The Eagles are one of the best rushing teams league-wide, with a dominant offensive line and mobile quarterback Jalen Hurts running the show. As good as Miles Sanders was for this unit in 2022, D’Andre Swift fits this offense like a glove, averaging 4.7 yards per attempt and often moving the sticks, gaining 34 first downs on runs this season, per Next Gen Stats. Swift is set to become a free agent in 2024. So are Boston Scott and Rashaad Penny. Kenneth Gainwell, who last made a start in Week 1, is the only RB coming back. With a majority of the other offensive cornerstones returning, it’s feasible for the Eagles to focus on the running back position this offseason. I see them re-signing Swift or trading for another high-end back, plus drafting a guy for more depth.
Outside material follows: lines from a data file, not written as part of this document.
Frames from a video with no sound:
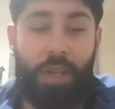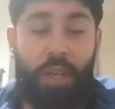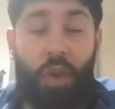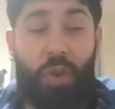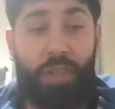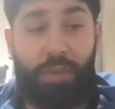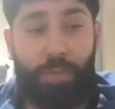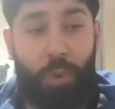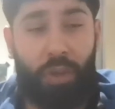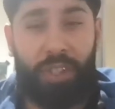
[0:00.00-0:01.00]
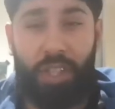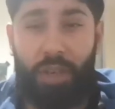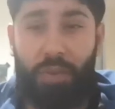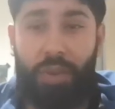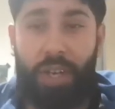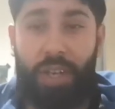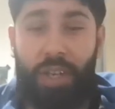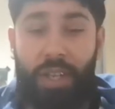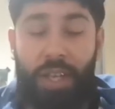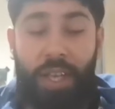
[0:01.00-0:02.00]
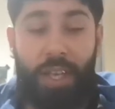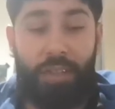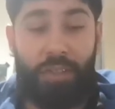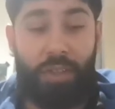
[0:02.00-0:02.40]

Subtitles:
You know, his boxing career isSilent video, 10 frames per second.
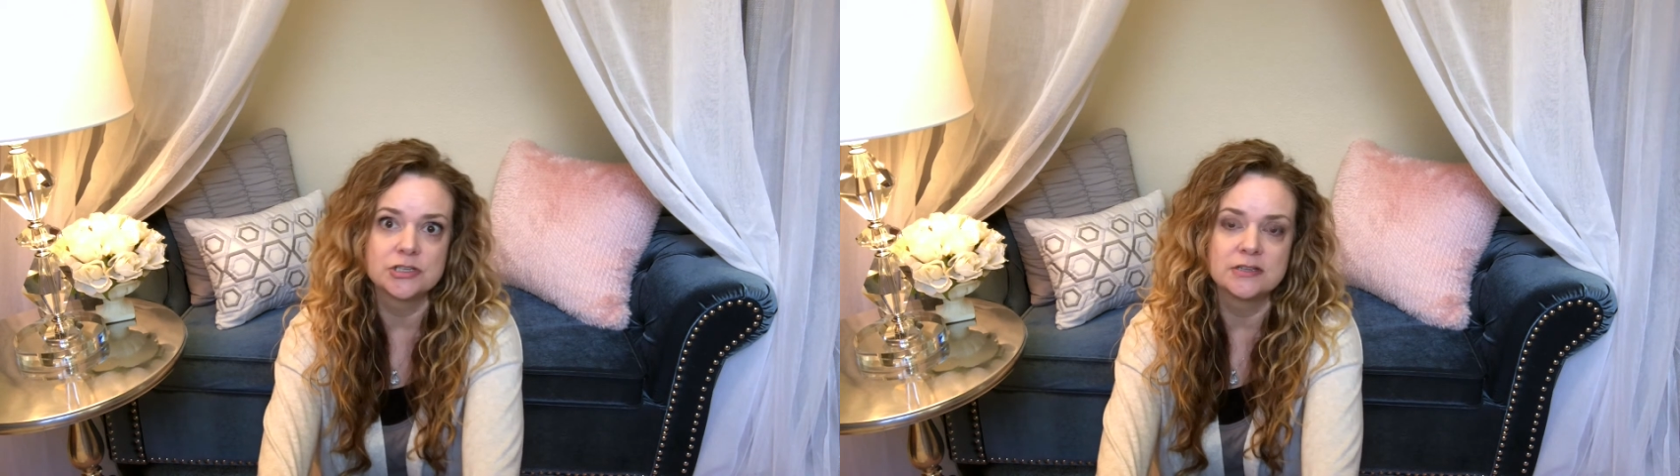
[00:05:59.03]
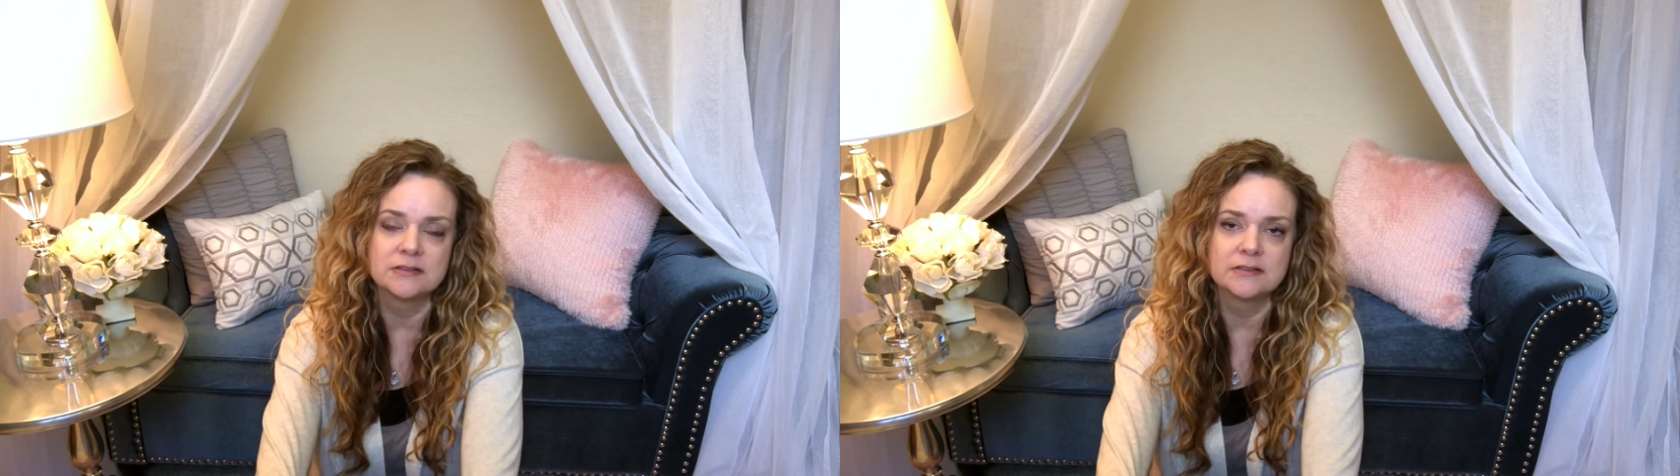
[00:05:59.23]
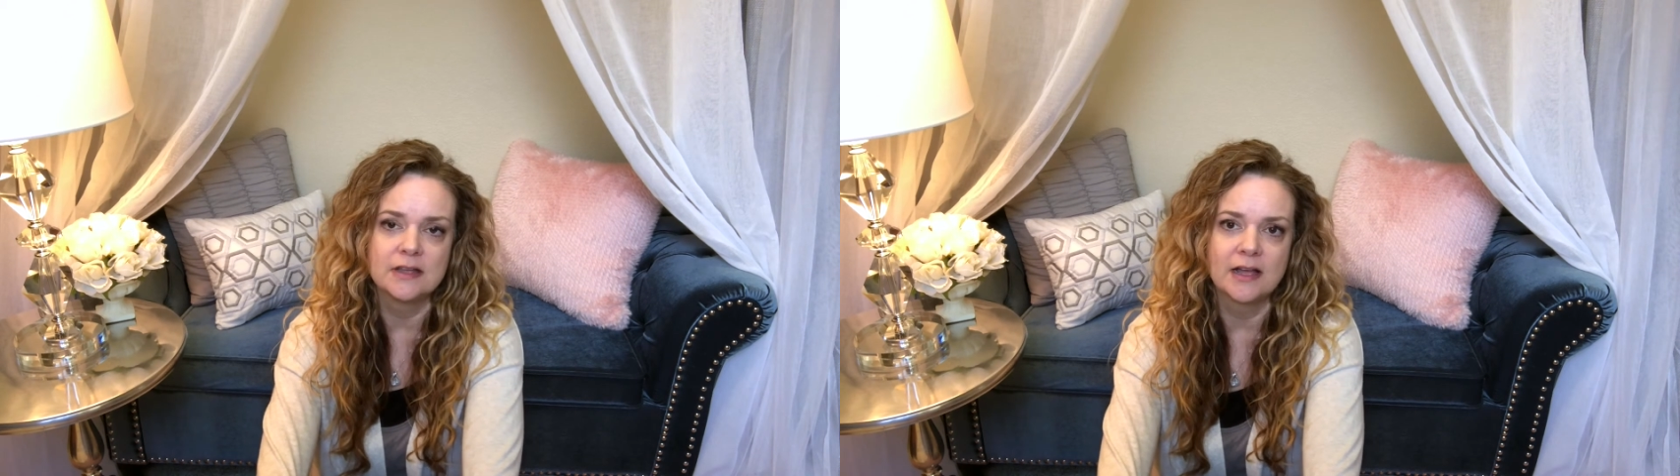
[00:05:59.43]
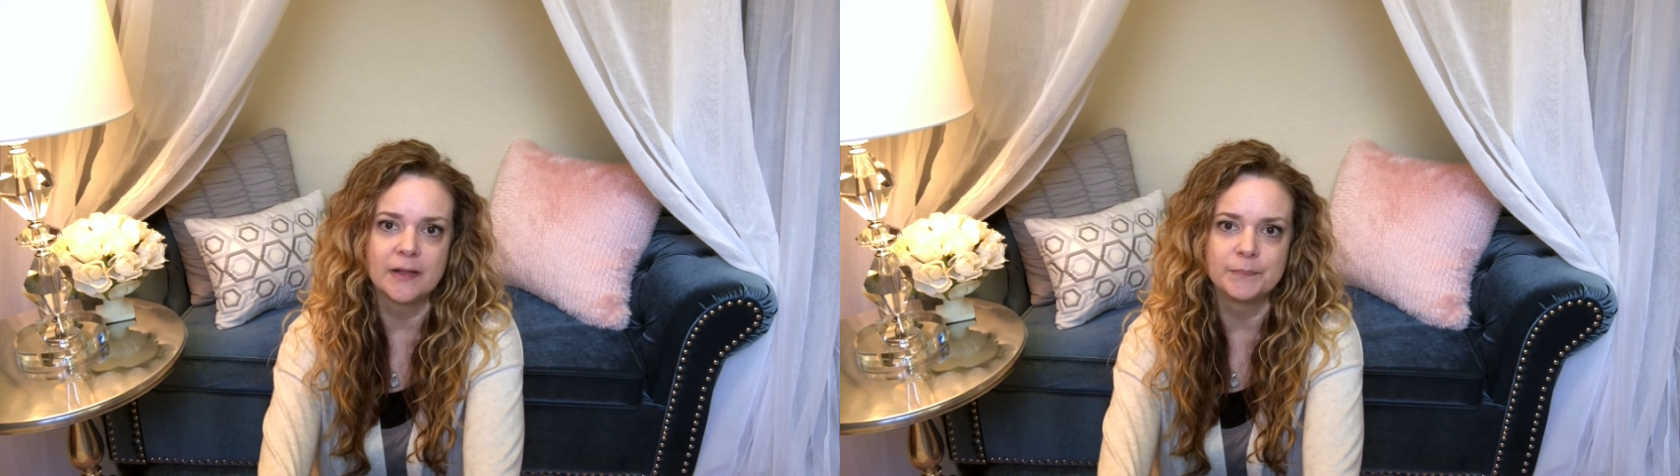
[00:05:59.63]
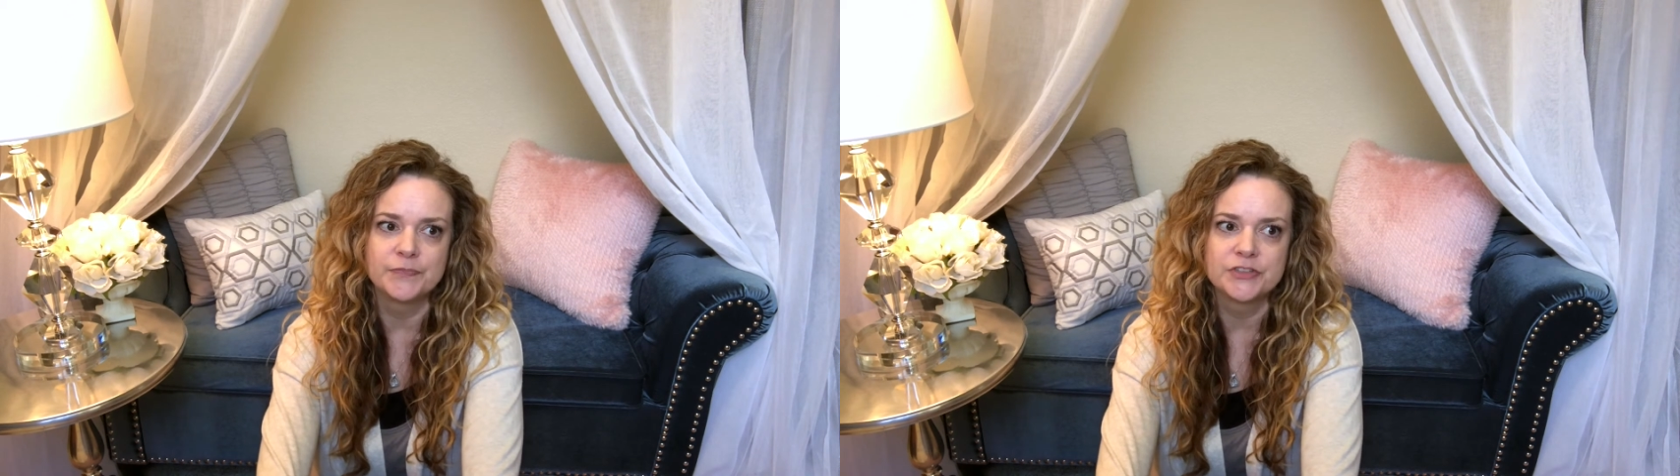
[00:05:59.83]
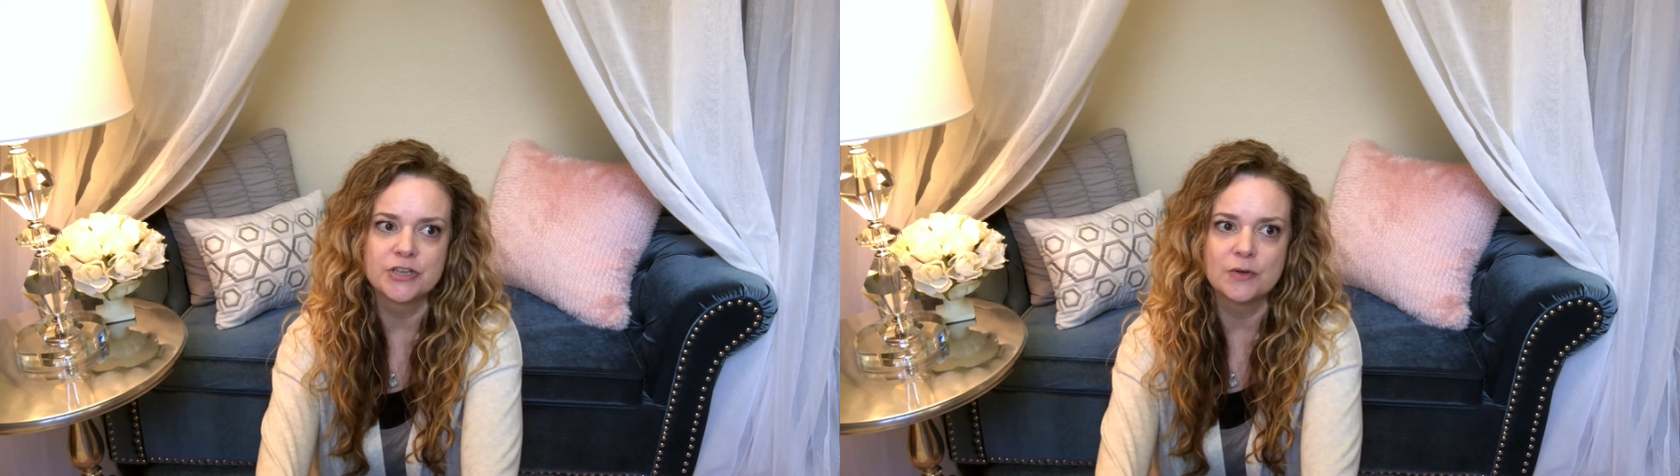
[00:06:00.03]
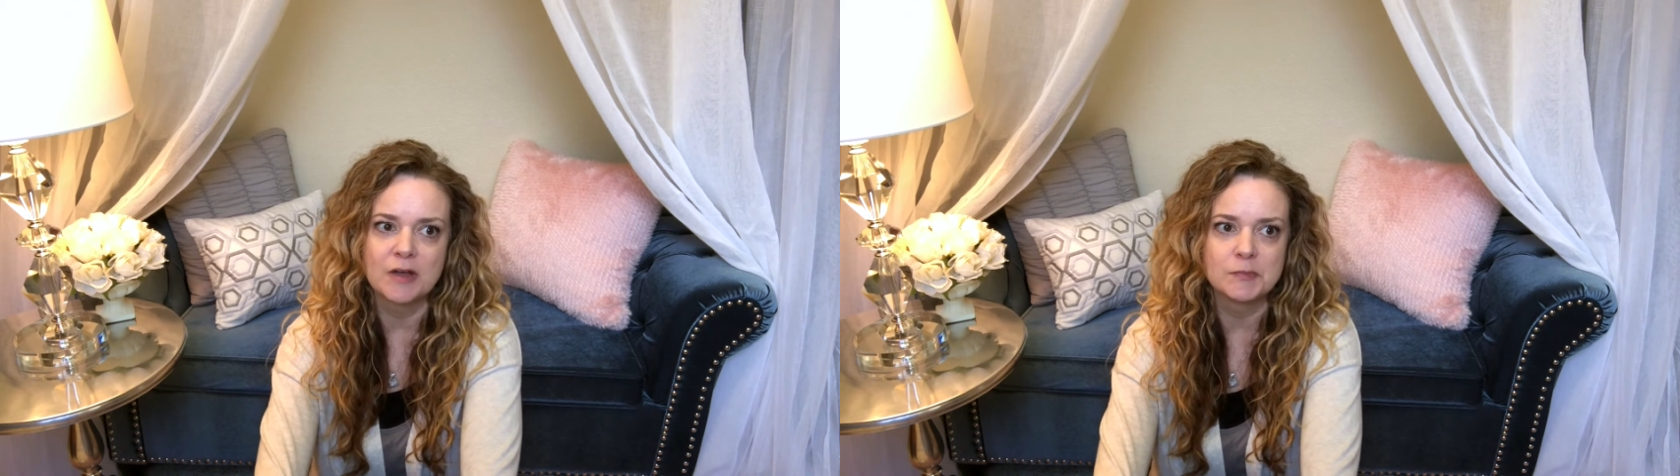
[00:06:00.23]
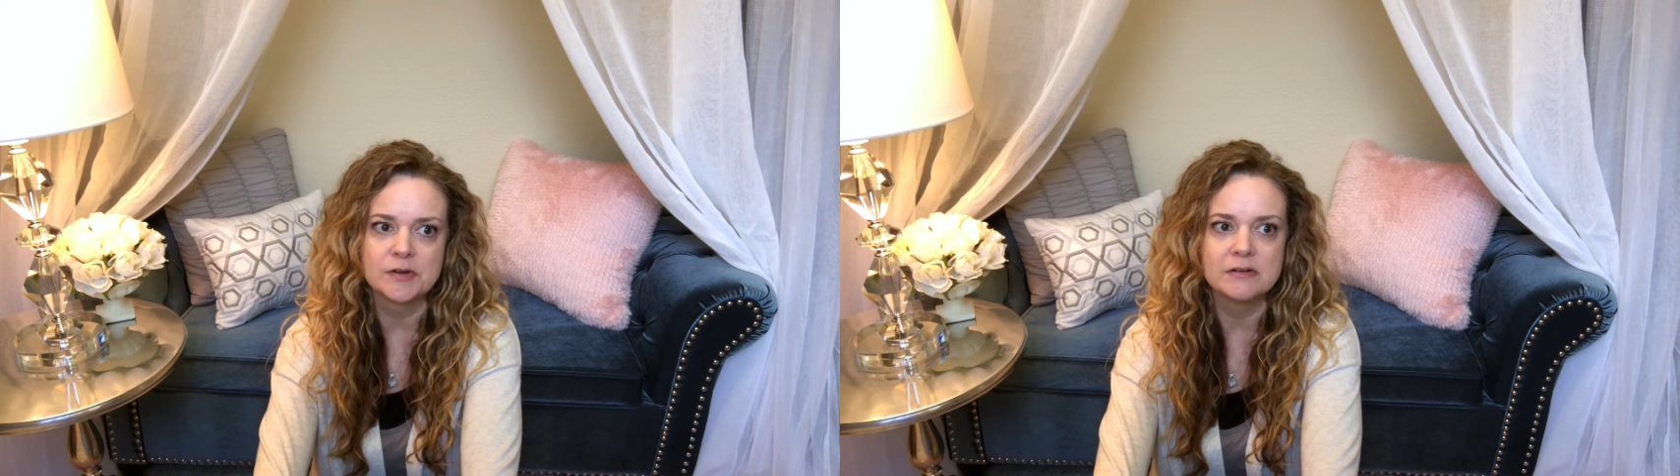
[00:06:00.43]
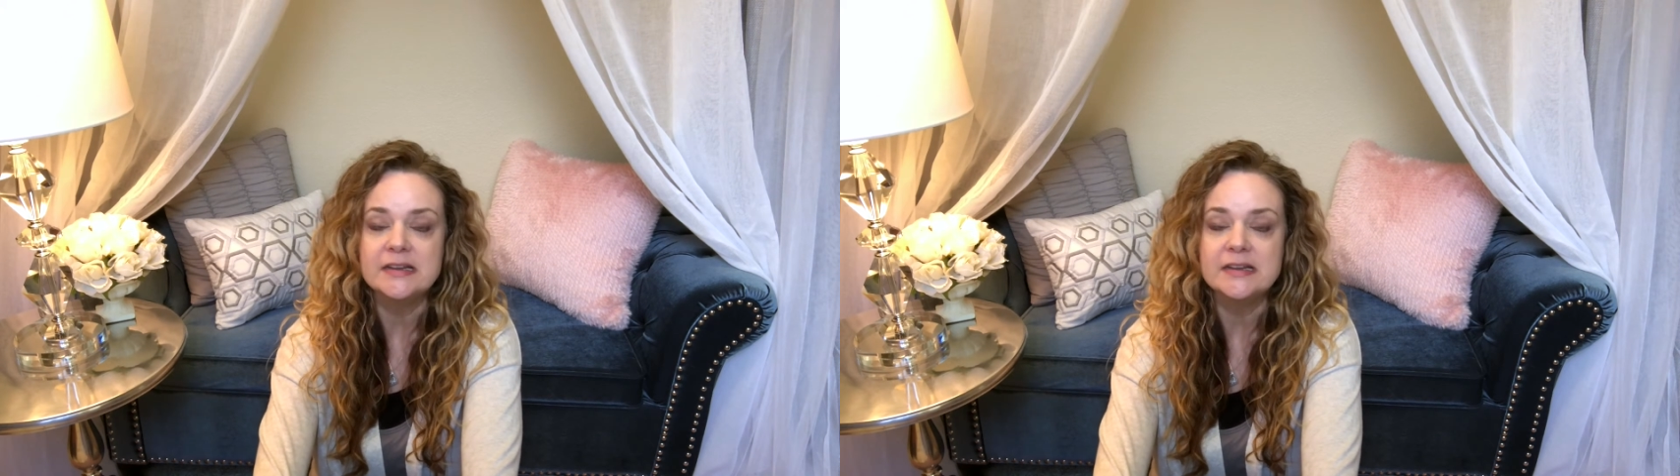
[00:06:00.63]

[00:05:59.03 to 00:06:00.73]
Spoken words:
And so I remember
Tampa has the worst rushing attack in the league and have since the beginning of 2022. No Bucs running back is averaging more than Rachaad White’s 3.3 yards per carry this season. It’s pretty dire. White has shown spurts of quality play, so he’ll likely still be in the backfield equation in 2024. Ke’Shawn Vaughn and Chase Edmonds are set to become free agents. This roster needs improvement, and upgrading the run game should be a priority with how poor it's been lately. The Bucs should use both free agency and the draft to add talent.
Derrick Henry is set to become a free agent in 2024, and it’s fair to wonder what the Titans offense looks like without the King, who has been the engine for the last half-decade-plus. Will Tennessee re-sign him? It should. Maybe not on a four-year deal like before, but rather a short-term deal that still pays him what he's truly worth. He and Tyjae Spears combine for a solid one-two punch. Unfortunately, that duo’s potential has been limited by a leaky offensive line this season. Tennessee must invest there, too.